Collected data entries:
"""

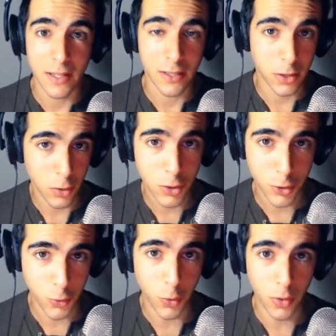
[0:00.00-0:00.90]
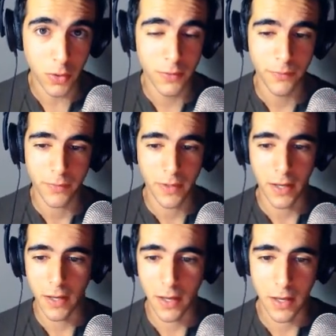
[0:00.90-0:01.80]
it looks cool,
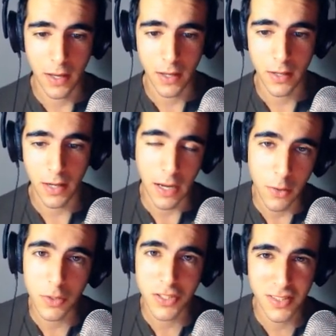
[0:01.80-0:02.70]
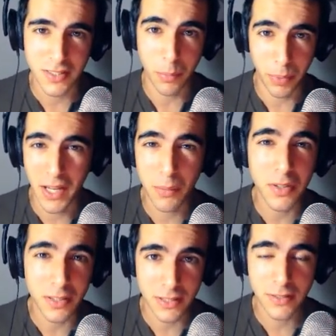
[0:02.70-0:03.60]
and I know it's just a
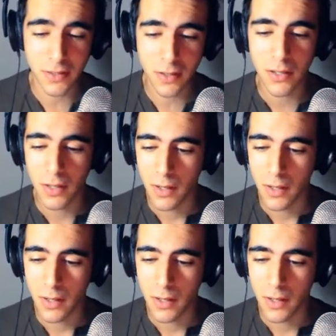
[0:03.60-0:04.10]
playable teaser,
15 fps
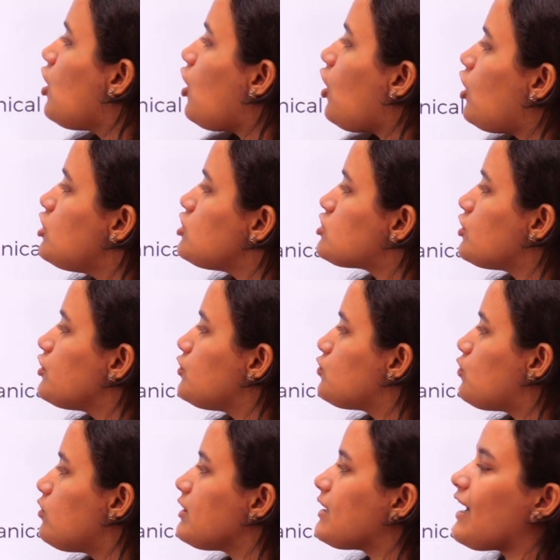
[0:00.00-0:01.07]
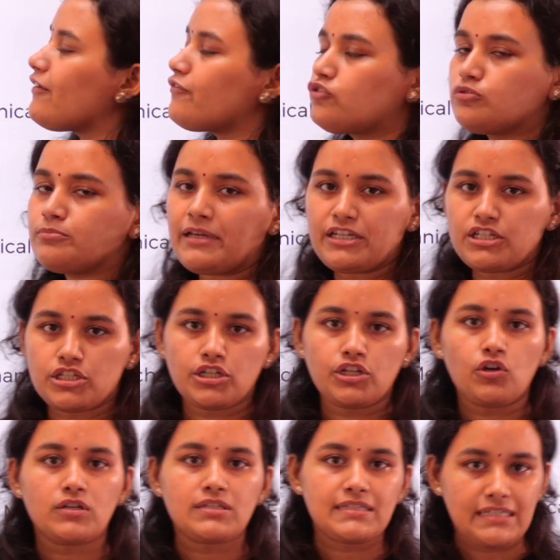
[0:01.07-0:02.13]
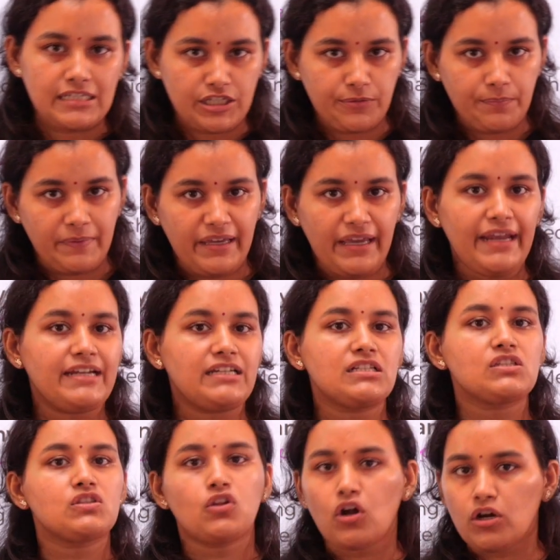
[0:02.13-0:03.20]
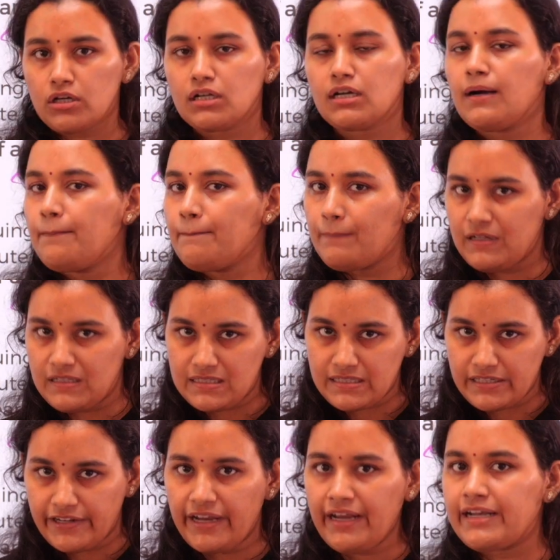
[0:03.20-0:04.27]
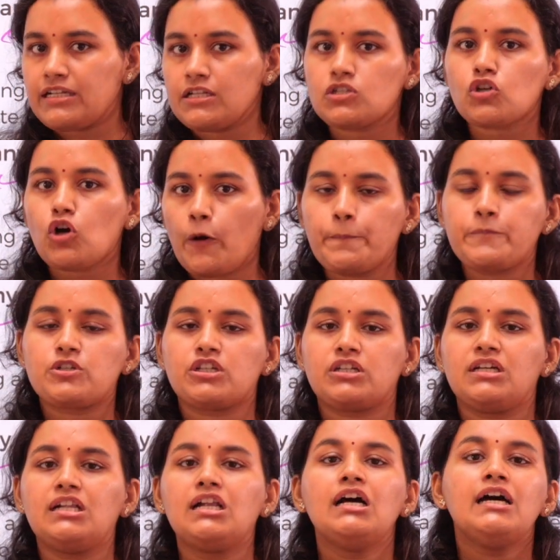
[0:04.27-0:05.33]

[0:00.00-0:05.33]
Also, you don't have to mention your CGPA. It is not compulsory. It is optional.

"""
"""

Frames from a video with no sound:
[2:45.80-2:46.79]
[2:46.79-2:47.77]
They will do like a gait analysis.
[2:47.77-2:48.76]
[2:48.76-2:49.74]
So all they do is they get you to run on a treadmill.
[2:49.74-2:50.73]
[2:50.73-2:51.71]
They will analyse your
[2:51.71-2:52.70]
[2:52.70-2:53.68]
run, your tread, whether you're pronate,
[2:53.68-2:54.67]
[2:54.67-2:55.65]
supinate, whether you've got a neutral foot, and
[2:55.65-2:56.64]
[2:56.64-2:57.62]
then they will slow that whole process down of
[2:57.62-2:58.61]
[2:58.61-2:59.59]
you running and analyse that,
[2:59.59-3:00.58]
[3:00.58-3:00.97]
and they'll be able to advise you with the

"""

- What you need to do -
Reproduce verbatim the lines above, from the line with "[2:48.76-2:49.74]" through the line with "[2:55.65-2:56.64]".

- Written answer -
[2:48.76-2:49.74]
So all they do is they get you to run on a treadmill.
[2:49.74-2:50.73]
[2:50.73-2:51.71]
They will analyse your
[2:51.71-2:52.70]
[2:52.70-2:53.68]
run, your tread, whether you're pronate,
[2:53.68-2:54.67]
[2:54.67-2:55.65]
supinate, whether you've got a neutral foot, and
[2:55.65-2:56.64]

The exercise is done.